The true freshman you are most looking forward to?

Scarborough: Alabama’s spring game was a wake-up call for anyone not paying attention to A.J. Hall, according to ESPN the third receiver in the 2021 class. The Florida native came into action against the first-team defense and caught everything within a block of his back number 17. Whether it was a contested catch or not, he jumped up, went around his body and caught the ball with his hands. With his 6-3 stature and excellent speed, Hall looked like the successor to star receivers DeVonta Smith, Jalen Waddle and Jerry Jodi, and the perfect complement to star running back John Metchey.

VanHaaren: This class has a lot to choose from, and one of the most intriguing candidates on this list is Clemson running back Will Shipley, who could have an immediate impact on the Tigers’ roster. He will help us get over the loss of Travis Etienne, because Shipley is a genie in a bottle. In his junior days, he ran the 55 meter dash in 6.36 seconds, and before coming to Clemson, he had a time of 4.46 seconds in the 40 meter dash. He’s not just a guy who plays track football, he’s a football player who can play track football, and he’ll be fun to watch. Another name I would like to mention is Ohio State running back TreVeion Henderson. He was the leading running back in the class and did not play his senior season in high school. Instead, he used that time to train and prepare for college. It paid off, because now he looks like he’s been weight training for three years. The Buckeyes will need Henderson this season, and he has the talent to be an outstanding player this season.

Low: Explosive receivers and Oklahoma have become synonymous under Lincoln Riley. Marvin Mims returns after a sensational first season, and now it’s Mario Williams’ turn. He doesn’t have a big stature (5-9, 181 pounds), but he’s exceptionally fast, quick after the catch and versatile. He was also a star baseball player in high school. Oklahoma quarterback Spencer Rattler said in the spring that Williams was one of the fastest players on the team, that he could get open and do anything. It looks like Mims won’t be the only receiver Rattler wants to throw the ball to this fall.

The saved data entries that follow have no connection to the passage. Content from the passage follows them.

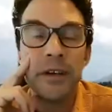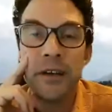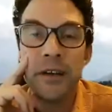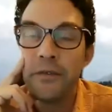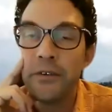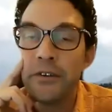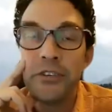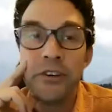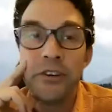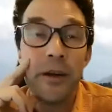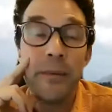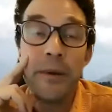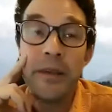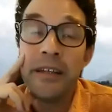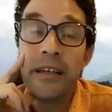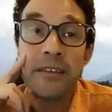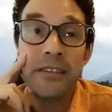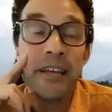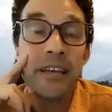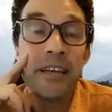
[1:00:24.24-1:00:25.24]
For sure. I mean,
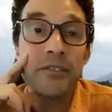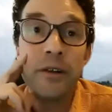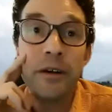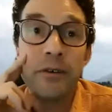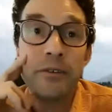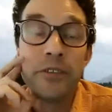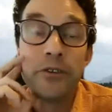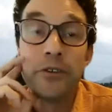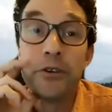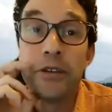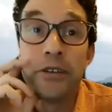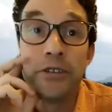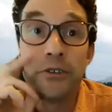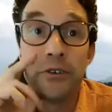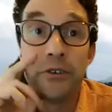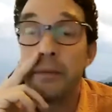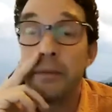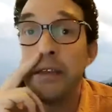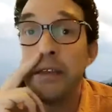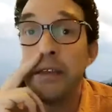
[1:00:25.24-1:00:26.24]
that's, that's what I was alluding to
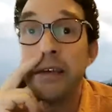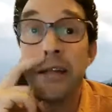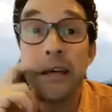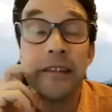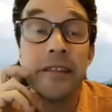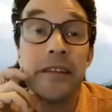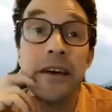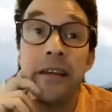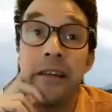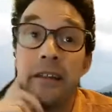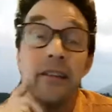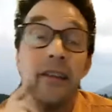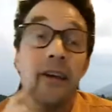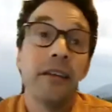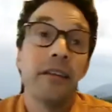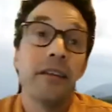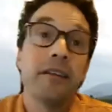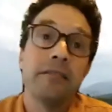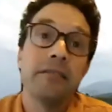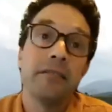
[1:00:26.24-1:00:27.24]
at the beginning, that,
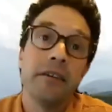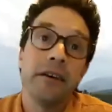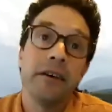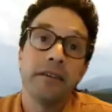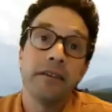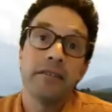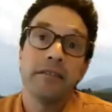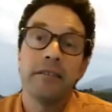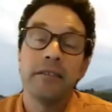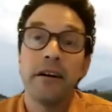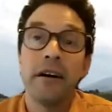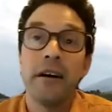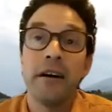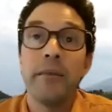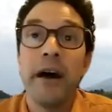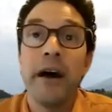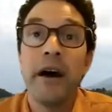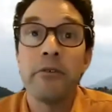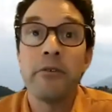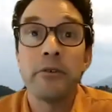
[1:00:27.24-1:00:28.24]
that, that um,
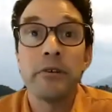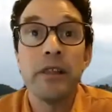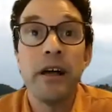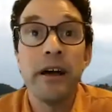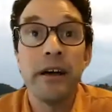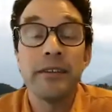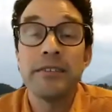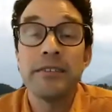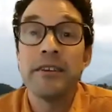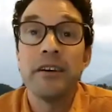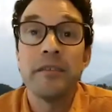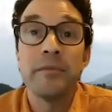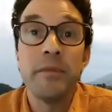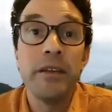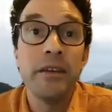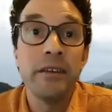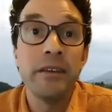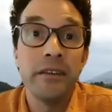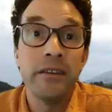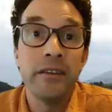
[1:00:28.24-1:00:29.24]
our reliance on
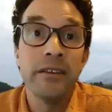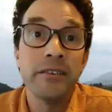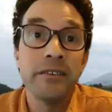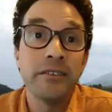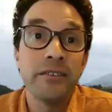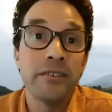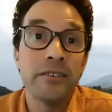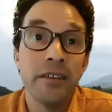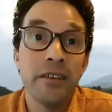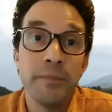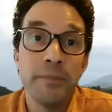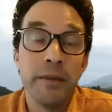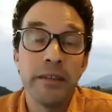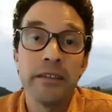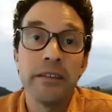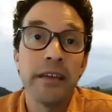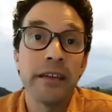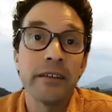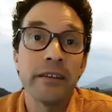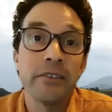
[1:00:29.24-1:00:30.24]
meat is, has been
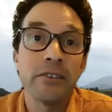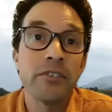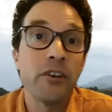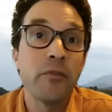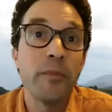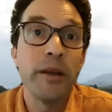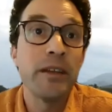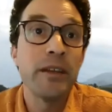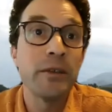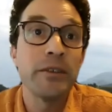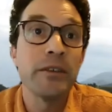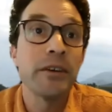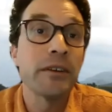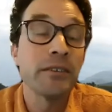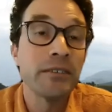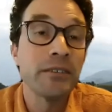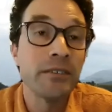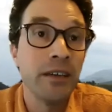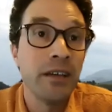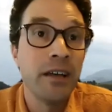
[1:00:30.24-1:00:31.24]
linked to so many
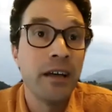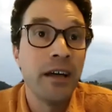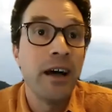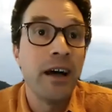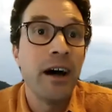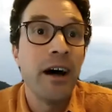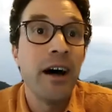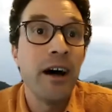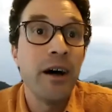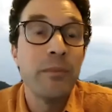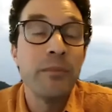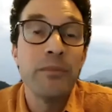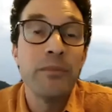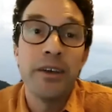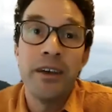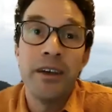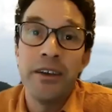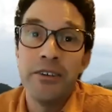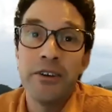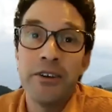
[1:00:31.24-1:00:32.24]
things. Um,
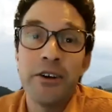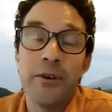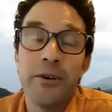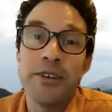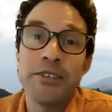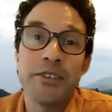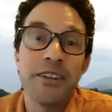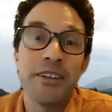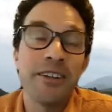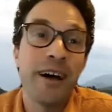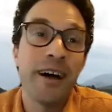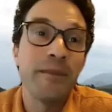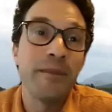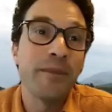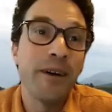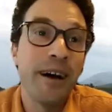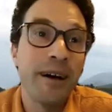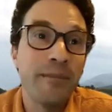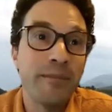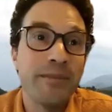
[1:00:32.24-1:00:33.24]
your question I'm,
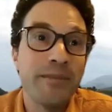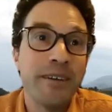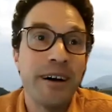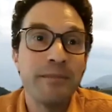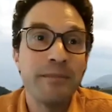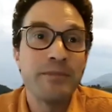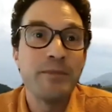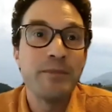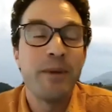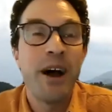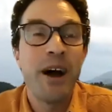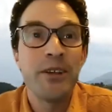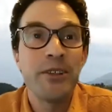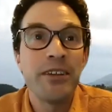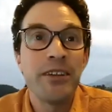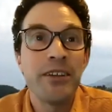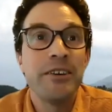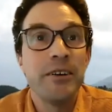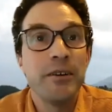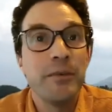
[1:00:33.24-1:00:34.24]
I'm i'm
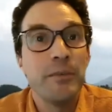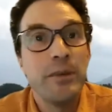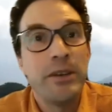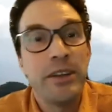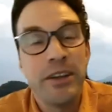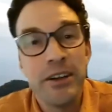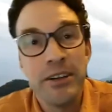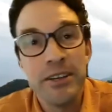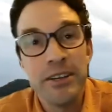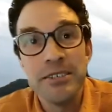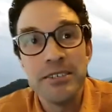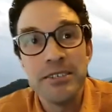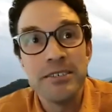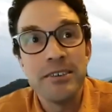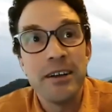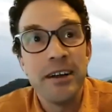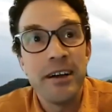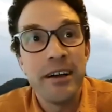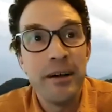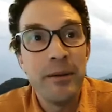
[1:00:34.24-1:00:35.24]
smiling here because
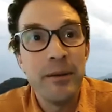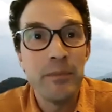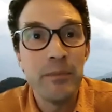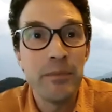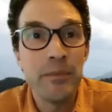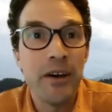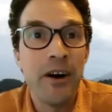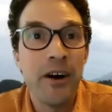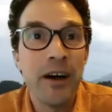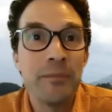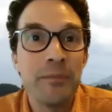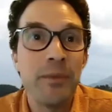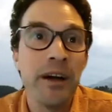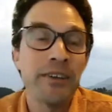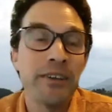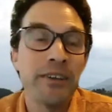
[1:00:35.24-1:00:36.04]
um, on my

Rittenberg: USC’s defense has made remarkable progress in 2020 under coordinator Todd Orlando, whose risky scheme has produced 16 interceptions in six games. But the Trojans are still looking for their first appearance in the CFP, and to get there, they’ll need to keep improving their defense. The arrival of Corey Foreman should help. Foreman, according to ESPN the third recruit in the 2021 class, stayed home to give USC a pass rusher from day one. Although he has not yet participated in spring training with his new team, he should immediately find his role complementing Drake Jackson in the offense.

Connelly: I’m trying to curb my skepticism about Washington offensive coordinator John Donovan – the conservatism and predictability of his system – but he has an incredibly experienced and talented team, and there’s at least a chance that star rookie Sam Huard, the most anticipated subscriber in UW history, will be ready to run the show from Day 1. There’s a lot of competition for the position and he may have to wait his turn, but he’s a young, quick, accurate passer and his skillset will define UW’s ceiling in the coming years.